Cuerdas vocales: Produciendo cambios en la voz debido a la presión sobre los nervios cercanos.
No todos los casos de bocio requieren tratamiento. Si la inflamación es leve y no causa síntomas, generalmente no se interviene y solo se vigila. Cuando es necesario, el tratamiento varía dependiendo de la causa subyacente y el diagnóstico (como el bocio multinodular o enfermedad de Plummer):
Medicamentos: Para regular la función tiroidea en casos de hipo o hipertiroidismo.
Suplementación: Uso de yodo (en deficiencia) o levotiroxina (en bocio hipotiroides).
Cirugía (tiroidectomía total o parcial): En casos graves, ya sea por sospecha de malignidad, por estética o porque el tamaño dificulta la respiración y deglución, se extirpa parte o la totalidad de la glándula.
Bocio Multinodular Tóxico (también conocido como enfermedad de Plummer)

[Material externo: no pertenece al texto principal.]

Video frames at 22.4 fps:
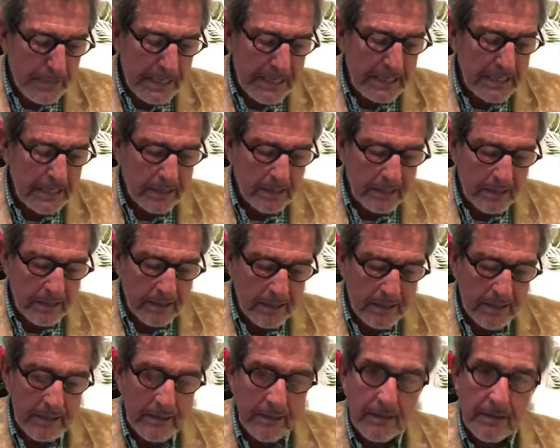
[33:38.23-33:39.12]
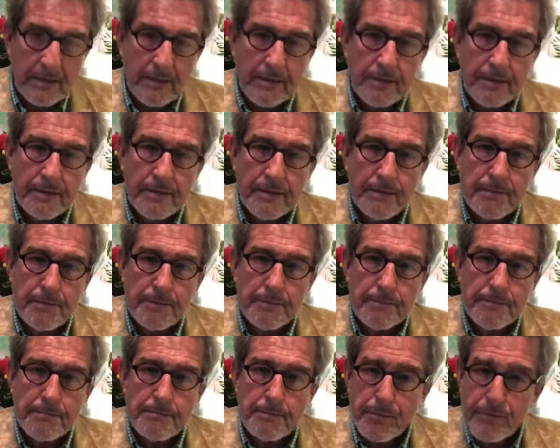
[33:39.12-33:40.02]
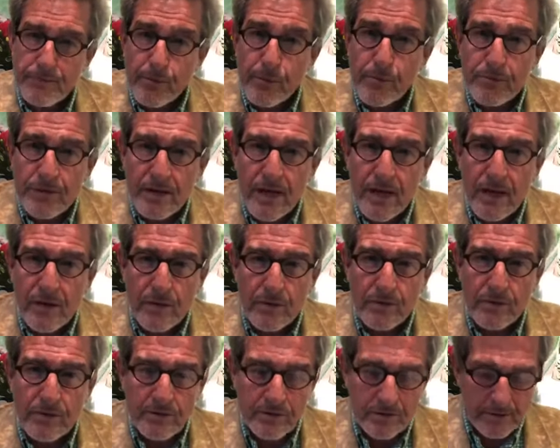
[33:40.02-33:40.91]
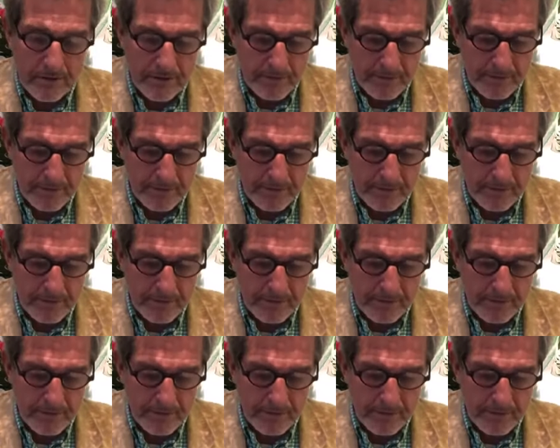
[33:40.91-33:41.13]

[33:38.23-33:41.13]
be before now.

Este término se refiere a la presencia de múltiples nódulos hiperactivos en la glándula tiroides que producen un exceso de hormonas tiroideas. Es una condición especialmente frecuente en personas mayores de 60 años.
Ocurre cuando el bocio contiene varios nódulos que se vuelven "tóxicos", es decir, que fabrican hormonas sin control. Esos nódulos hiperfuncionantes, aunque en su mayoría no son cancerosos, requieren tratamiento.
Esta condición puede desencadenar complicaciones como dificultades respiratorias por presión de los nódulos, arritmias cardíacas (como fibrilación auricular) o confusión mental en ancianos. No obstante, se trata de manera muy efectiva en la mayoría de los casos.
Fatiga, intolerancia al calor, aumento del apetito, transpiración excesiva, nerviosismo, palpitaciones, pérdida de peso y deposiciones frecuentes.
A diferencia del bocio común, aquí el objetivo es frenar el exceso de hormonas y reducir los nódulos hiperactivos:
Yodo Radiactivo: Es a menudo el tratamiento de elección. El yodo es absorbido selectivamente por los nódulos hiperactivos, destruyendo el tejido sobrante sin necesidad de cirugía.
Medicamentos Antitiroideos: Se usan para normalizar los niveles de hormonas antes de un tratamiento definitivo o en pacientes que no pueden operarse.
Cirugía (tiroidectomía): Se recomienda si el bocio es muy grande, causa mucha presión en el cuello o si se sospecha de malignidad en algún nódulo. Al extirpar la glándula, el paciente pasará a un estado de hipotiroidismo permanente controlado con levotiroxina.
Para entender la diferencia entre ambos, podríamos decir que:
El Bocio es el nombre del "contenedor" (la glándula grande). Su definición médica es estrictamente el aumento de volumen de la glándula y puede ser "no tóxico" cuando la persona tiene las hormonas en niveles normales pero el cuello hinchado.
La enfermedad de Plummer ocurre cuando ese "contenedor" tiene nódulos que se han vuelto rebeldes y fabrican hormonas por su cuenta, causando un estado de tirotoxicosis. Es, por definición, un bocio que ha desarrollado nódulos autónomos; es decir, ciertos nódulos se han vuelto "tóxicos" y han empezado a fabricar hormonas de más.
No todo bocio es Plummer, pero la enfermedad de Plummer siempre implica tener un bocio con nódulos activos.
Mientras que un bocio simple a menudo solo requiere observación o suplementación si hay déficit de yodo, el tratamiento del Plummer es más activo porque hay que frenar la sobreproducción hormonal. En el bocio común se busca principalmente reducir el tamaño; en la enfermedad de Plummer el objetivo es neutralizar los nódulos hiperactivos, generalmente mediante yodo radiactivo o cirugía (tiroidectomía), para devolver al cuerpo su equilibrio metabólico.